* **Exercise directions**: Reproduce the data in full, exactly as given, leaving images out.

* **Raw data**:
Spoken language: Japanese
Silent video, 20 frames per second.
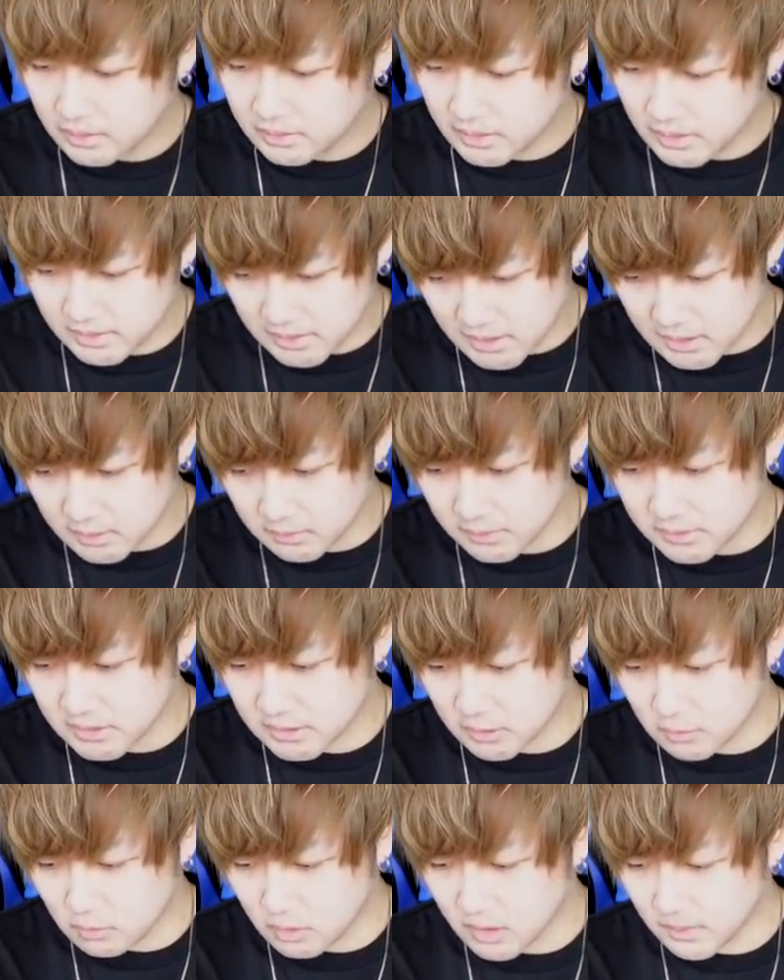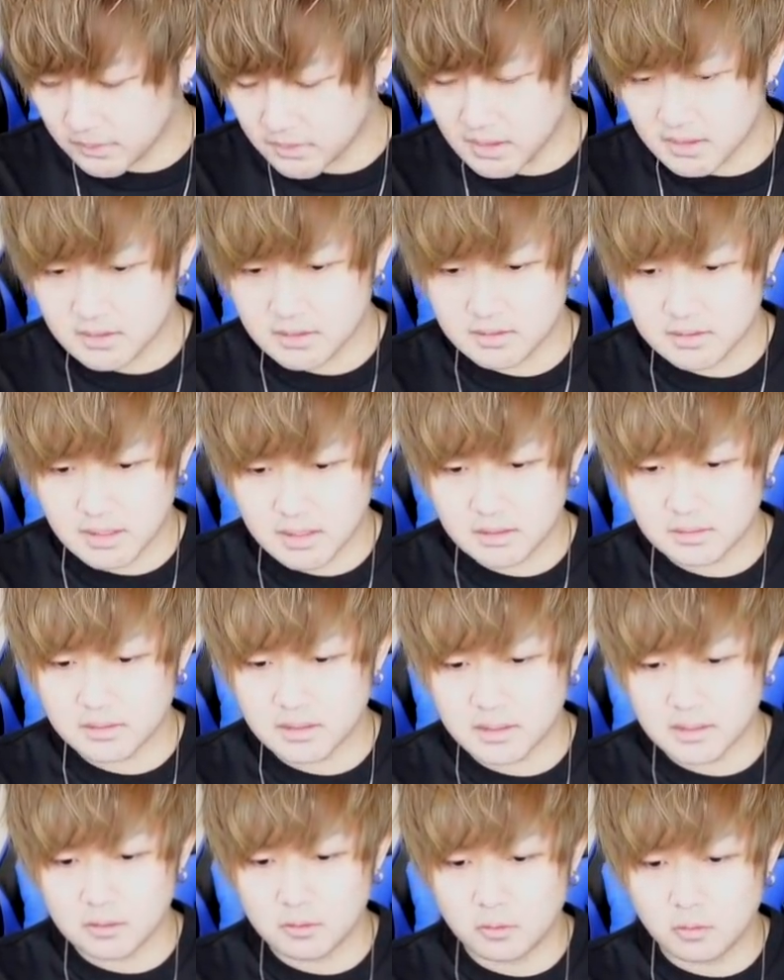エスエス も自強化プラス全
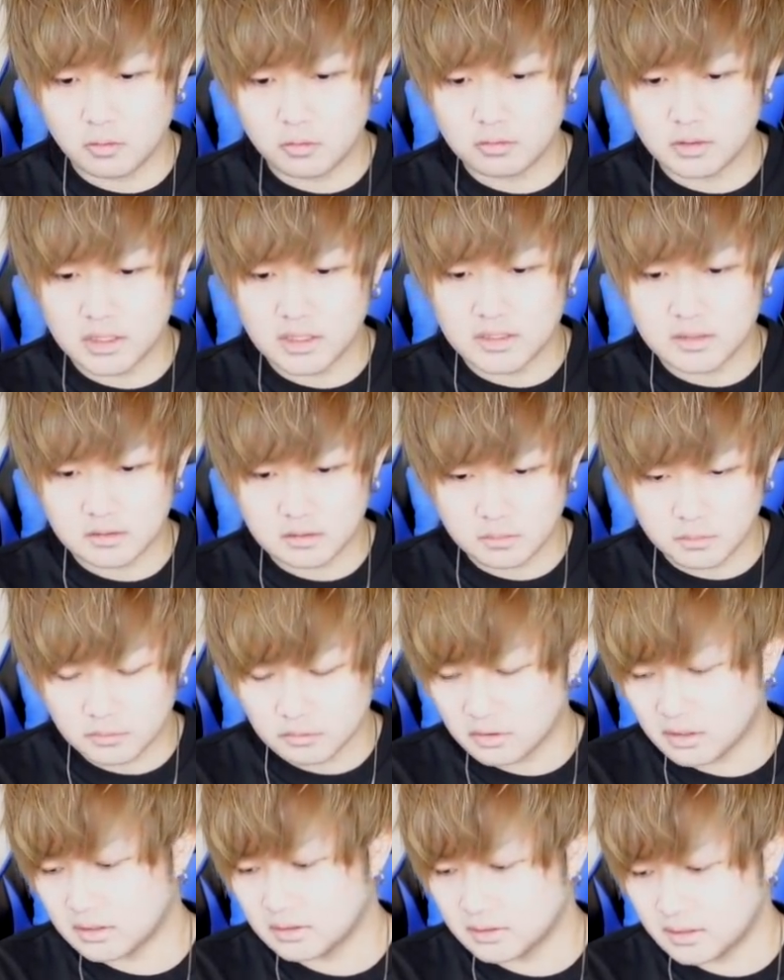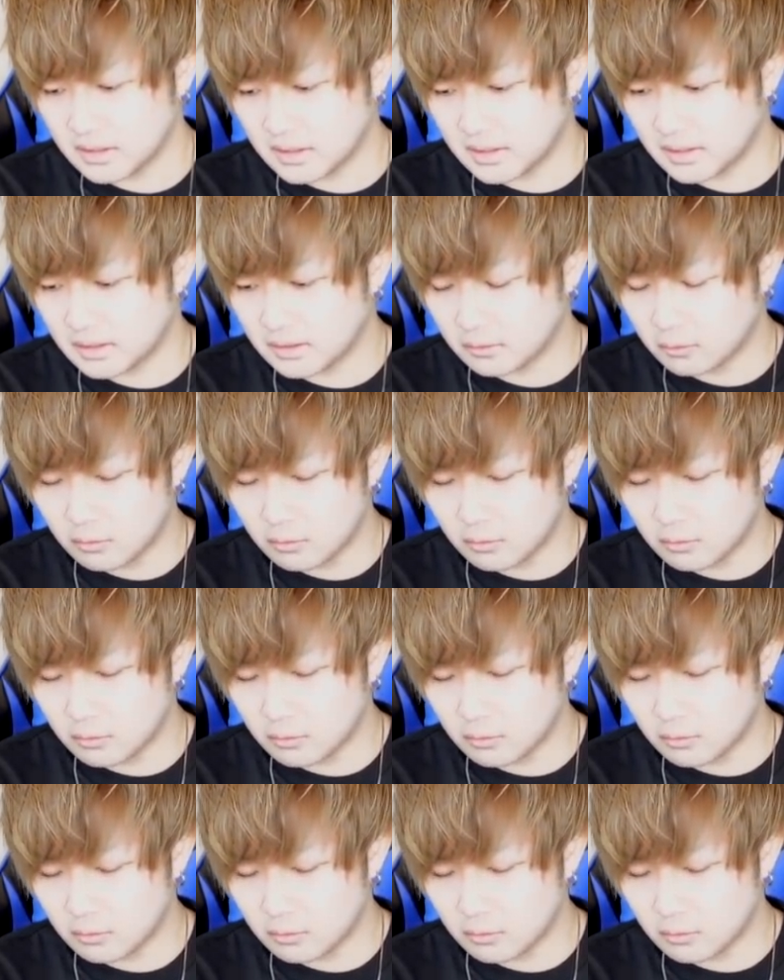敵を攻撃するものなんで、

* **Solution**:
Spoken language: Japanese
Silent video, 20 frames per second.
エスエス も自強化プラス全
敵を攻撃するものなんで、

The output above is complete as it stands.